Version 1.4.0

We are happy to announce the AutoGluon 1.4.0 release!

AutoGluon 1.4.0 introduces massive new features and improvements to both tabular and time series modules. In particular, we introduce the extreme preset to TabularPredictor, which sets a new state of the art for predictive performance by a massive margin on datasets with fewer than 30000 samples. We have also added 5 new tabular model families in this release: RealMLP, TabM, TabPFNv2, TabICL, and Mitra. We also release MLZero 1.0, aka AutoGluon-Assistant, an end-to-end automated data science agent that brings AutoGluon from 3 lines of code to 0. For more details, refer to the highlights section below.

This release contains 69 commits from 18 contributors!
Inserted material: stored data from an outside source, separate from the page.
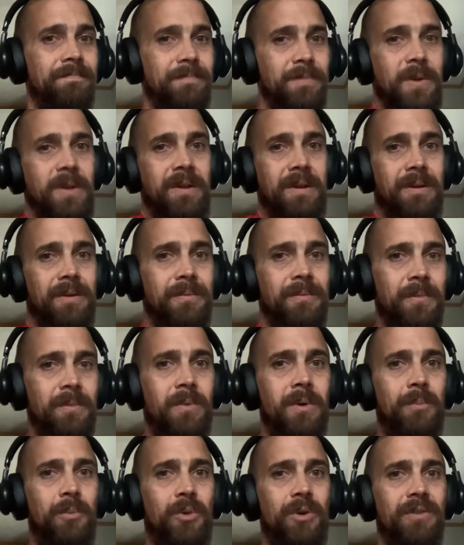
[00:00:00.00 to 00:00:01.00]
you know,
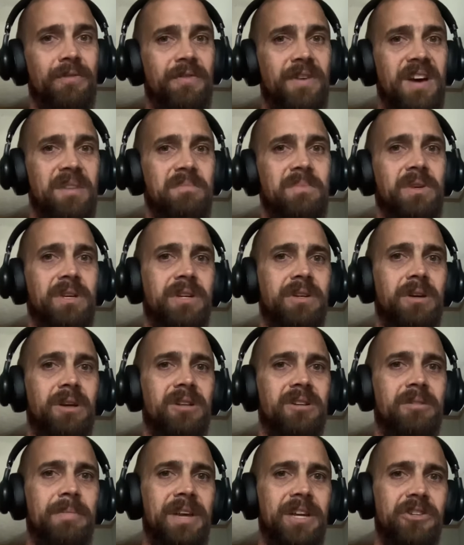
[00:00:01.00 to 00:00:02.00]
1.5 million
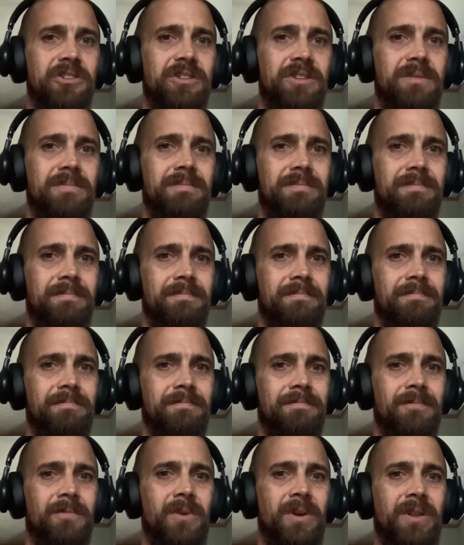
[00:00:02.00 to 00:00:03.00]
dollar mansion
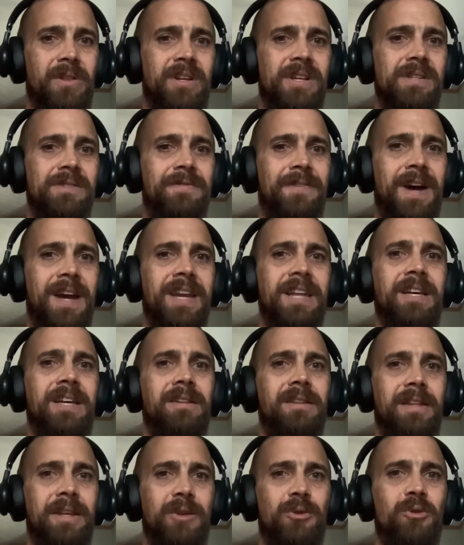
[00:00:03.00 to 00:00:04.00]
when he's fighting a
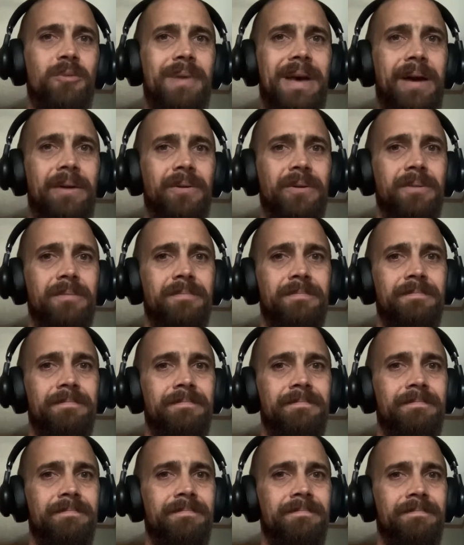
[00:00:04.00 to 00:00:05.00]
legal battle?
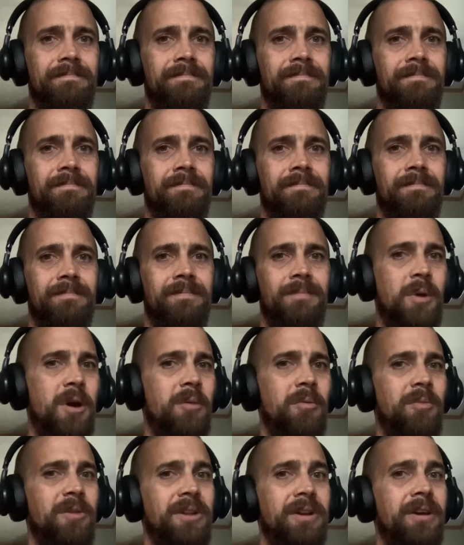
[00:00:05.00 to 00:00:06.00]

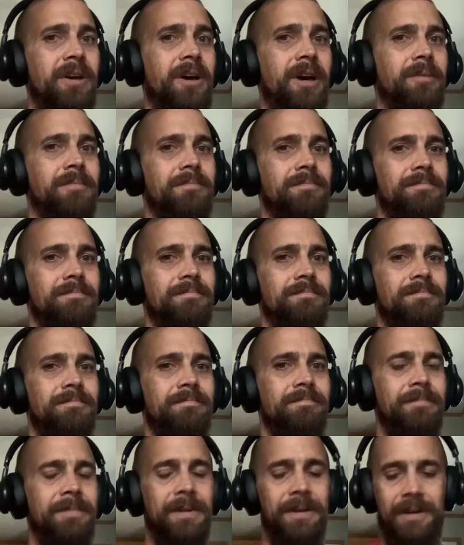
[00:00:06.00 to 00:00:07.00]
Probably not.
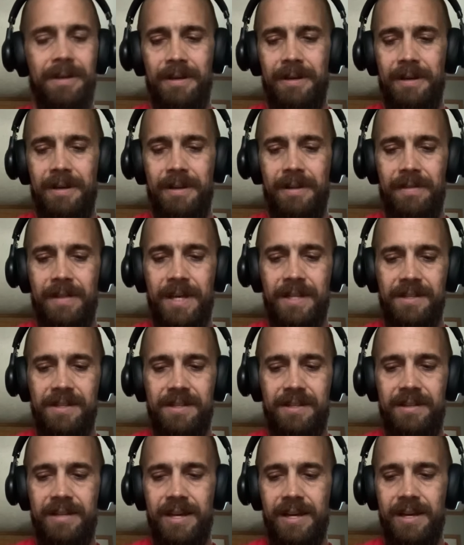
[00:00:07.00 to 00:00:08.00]
That's
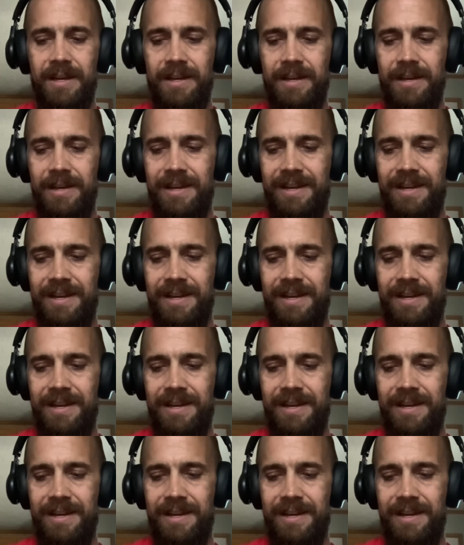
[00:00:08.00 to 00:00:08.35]
that.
See the full commit change-log here: https://github.com/autogluon/autogluon/compare/1.3.1…1.4.0

Join the community: Get the latest updates: Twitter

This release supports Python versions 3.9, 3.10, 3.11, and 3.12. Loading models trained on older versions of AutoGluon is not supported. Please re-train models using AutoGluon 1.4.0.


Spotlight

AutoGluon Tabular Extreme Preset

https://raw.githubusercontent.com/Innixma/autogluon-doc-utils/refs/heads/main/docs/whats_new/v1.4.0/AG14_TabArena.png

AutoGluon 1.4.0 introduces a new tabular preset, extreme_quality aka extreme. AutoGluon’s extreme preset is the largest singular improvement to AutoGluon’s predictive performance in the history of the package, even larger than the improvement seen in AutoGluon 1.0 compared to 0.8. This preset achieves an 88% win-rate vs Autogluon 1.3 best_quality for datasets with fewer than 10000 samples, and a 290 Elo improvement overall on TabArena (shown in the figure above).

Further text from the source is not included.